Although the tone of the story is light-hearted, the social expectations of the women of the time are obvious throughout the story. Tony is a shallow, cheeky, sly, deceitful cad, yet he has all these women wrapped round his little finger as though he is perfect. This was the case with many relationships between men and women in Hardy’s England. The women were the lower class, the men laid down the law. It was very much a man’s world, and they controlled everything and everyone in it at the time. Women were expected to go along with what the men wanted, and nobody bothered or dared to argue otherwise.
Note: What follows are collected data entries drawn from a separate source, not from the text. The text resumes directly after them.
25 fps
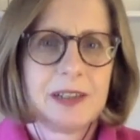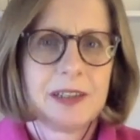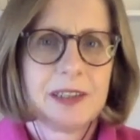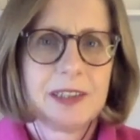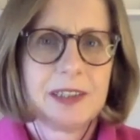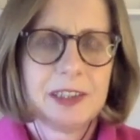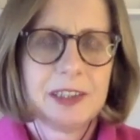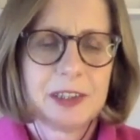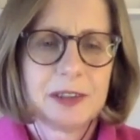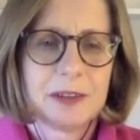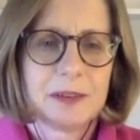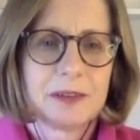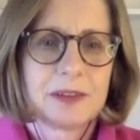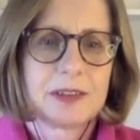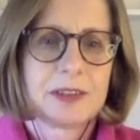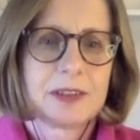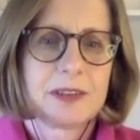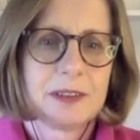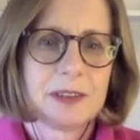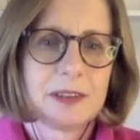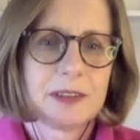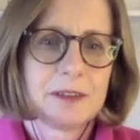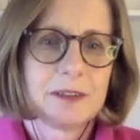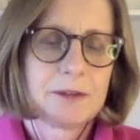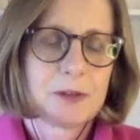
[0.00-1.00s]

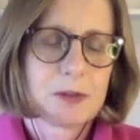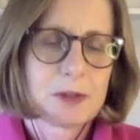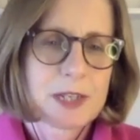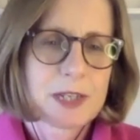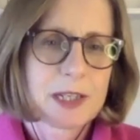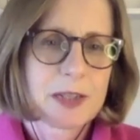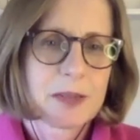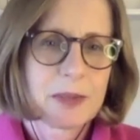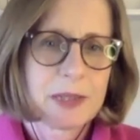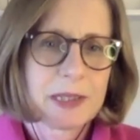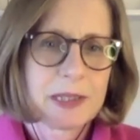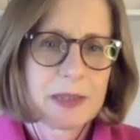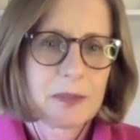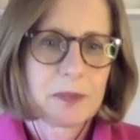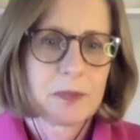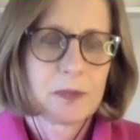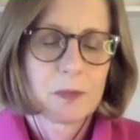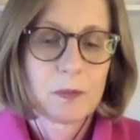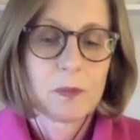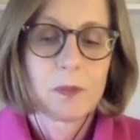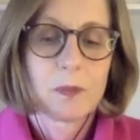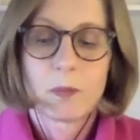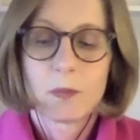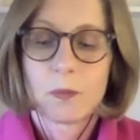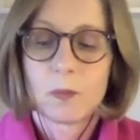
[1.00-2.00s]
to 4-day week
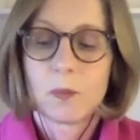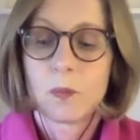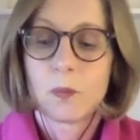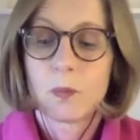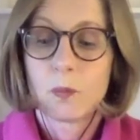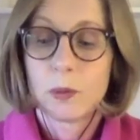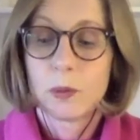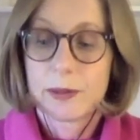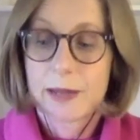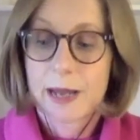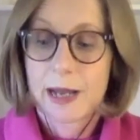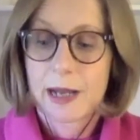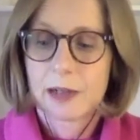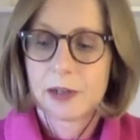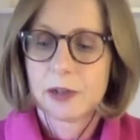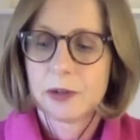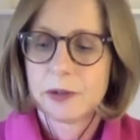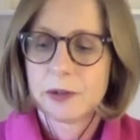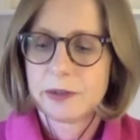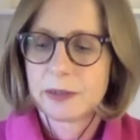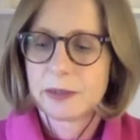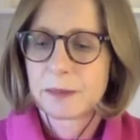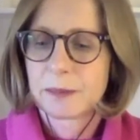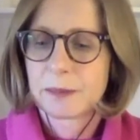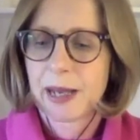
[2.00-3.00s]
without
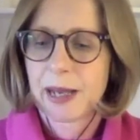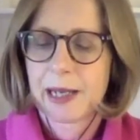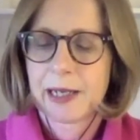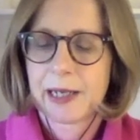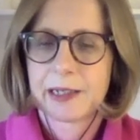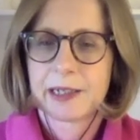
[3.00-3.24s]
losing pay.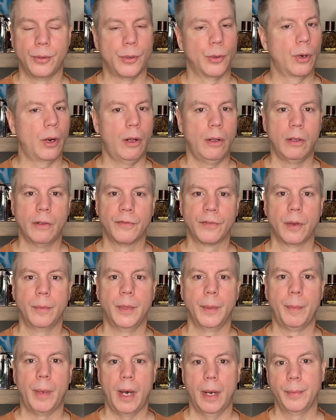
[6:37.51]
They're all
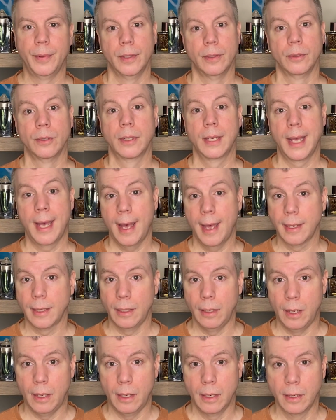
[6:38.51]
from the popular
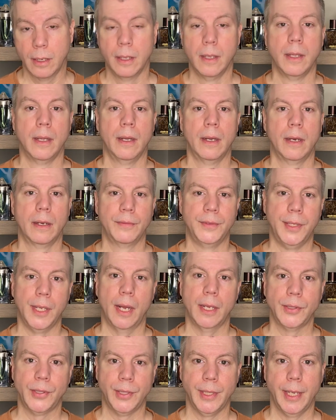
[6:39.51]
catalog of
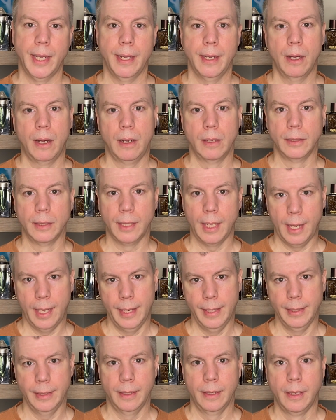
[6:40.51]
Dossier
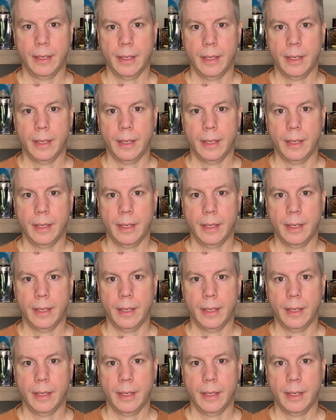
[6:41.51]
online.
Tony Kytes is very immature when he goes against his father’s advice out of spite “Now of all the things that could have happened to wean him from Milly there was nothing so powerful as his father’s recommending her”. He is unsure of his own mind. As it turned out, his father’s decision was the right one, as Milly was actually the only one out of the three who truly cared about Tony, and was willing to forgive him even after he left her until last when deciding who he should choose, which must’ve been a huge insult to her.
Milly was stood there sobbing her heart out while Tony asked two other women to marry him right in front of her, before eventually turning to her, and rudely implying that they must be meant to be together, and she reluctantly agrees, although she knows herself that he’s only asking her because the other two don’t want him any more. This emphasizes even more how essential it was for a woman to marry back then, and how she couldn’t afford to throw a relationship away over anything unless it was really serious.